If you want to document that your cosmetic ingredients and/or products meet an established standard for “natural” or “natural derived,” the ISO standard is probably your best bet.

See also my previous blog post from 2016: ISO Issues Natural and Organic Cosmetic Guidelines

Navigating the Rules and Regs book by Marie Gale

Besides labeling, there are many other laws and regulations that apply to handcrafters. To find out which ones apply to you and how to comply with them, buy my book and keep it handy!

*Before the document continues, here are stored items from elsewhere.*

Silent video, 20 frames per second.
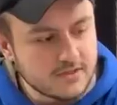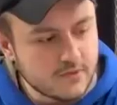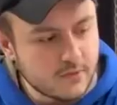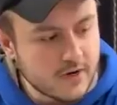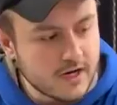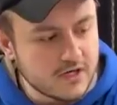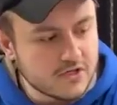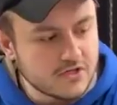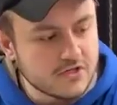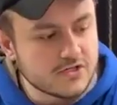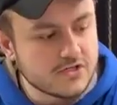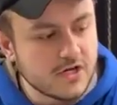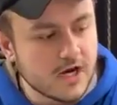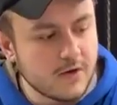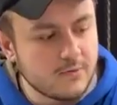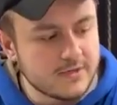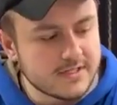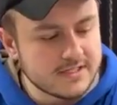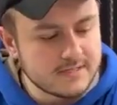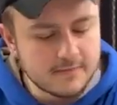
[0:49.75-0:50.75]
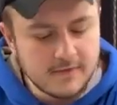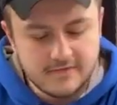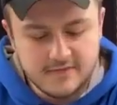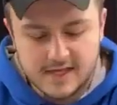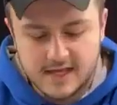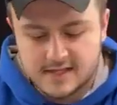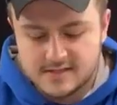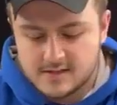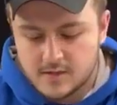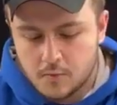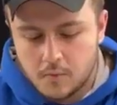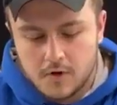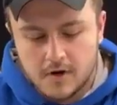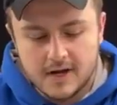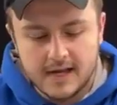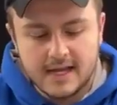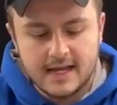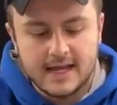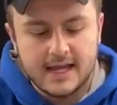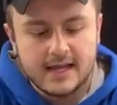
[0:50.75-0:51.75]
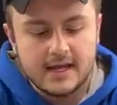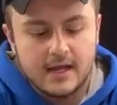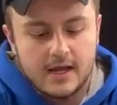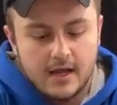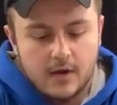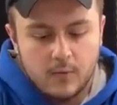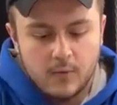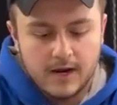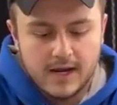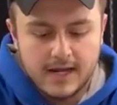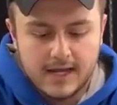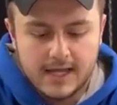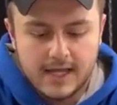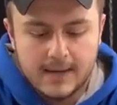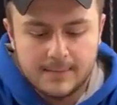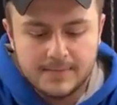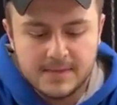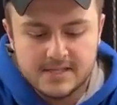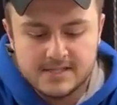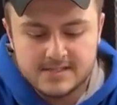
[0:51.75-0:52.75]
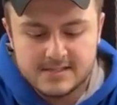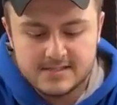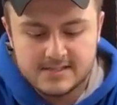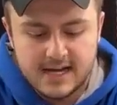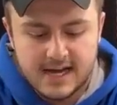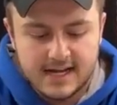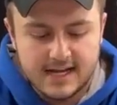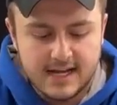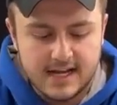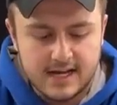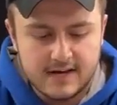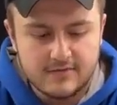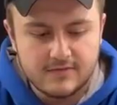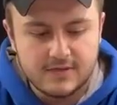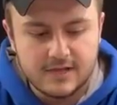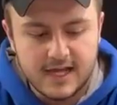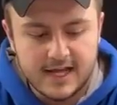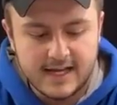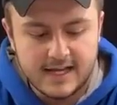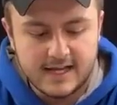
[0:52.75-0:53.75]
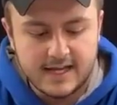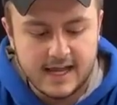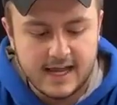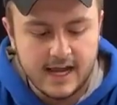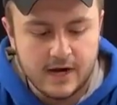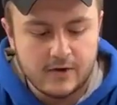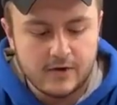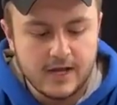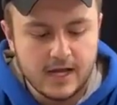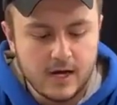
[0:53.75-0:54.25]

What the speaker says: We're going to just start with some of this and work it in. We're going to keep this design kind of light and airy.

  1. FDA Small Business Cosmetic FAQ Q7 ↩︎
  2. Astiana v. Hain Celestial Grp., Inc., 783 F.3d 753, 759-60 (9th Cir. 2015) ↩︎
  3. HR 5017 (2020) ↩︎
  4. FTC Approves Four Final Orders Barring Companies from Making False All-Natural Claims ↩︎
  5. The synthetic ingredients cited in the cases were: dimethicone, caprylyl glycol, ethylhexyl glycerine, phenoxyethanol, polyethylene, butyloctyl salicylate, neopentyl glycol diethylhexanoate, and poly quaternium -7, -11 and -37. ↩︎
  6. NPA Illustrative list ↩︎
  7. NPA Application Form ↩︎
  8. According to the standard, genetically modified plants can be considered as natural ingredients in certain parts of the world. ↩︎
  9. A full list of all reactions is included in the standard. ↩︎


2 responses to “Natural Ingredients and Products”

  1. Lori Nova Endres

    Another great post Marie! “Natural” has been a source of confusion for so long, for so many makers. We’ll refer our students back to this post if they need clarification. Thank you 🙂

  2. Great info! Thank you for this, it’s a good reminder. It’s so easy to say “all-natural” but we have to remember not to.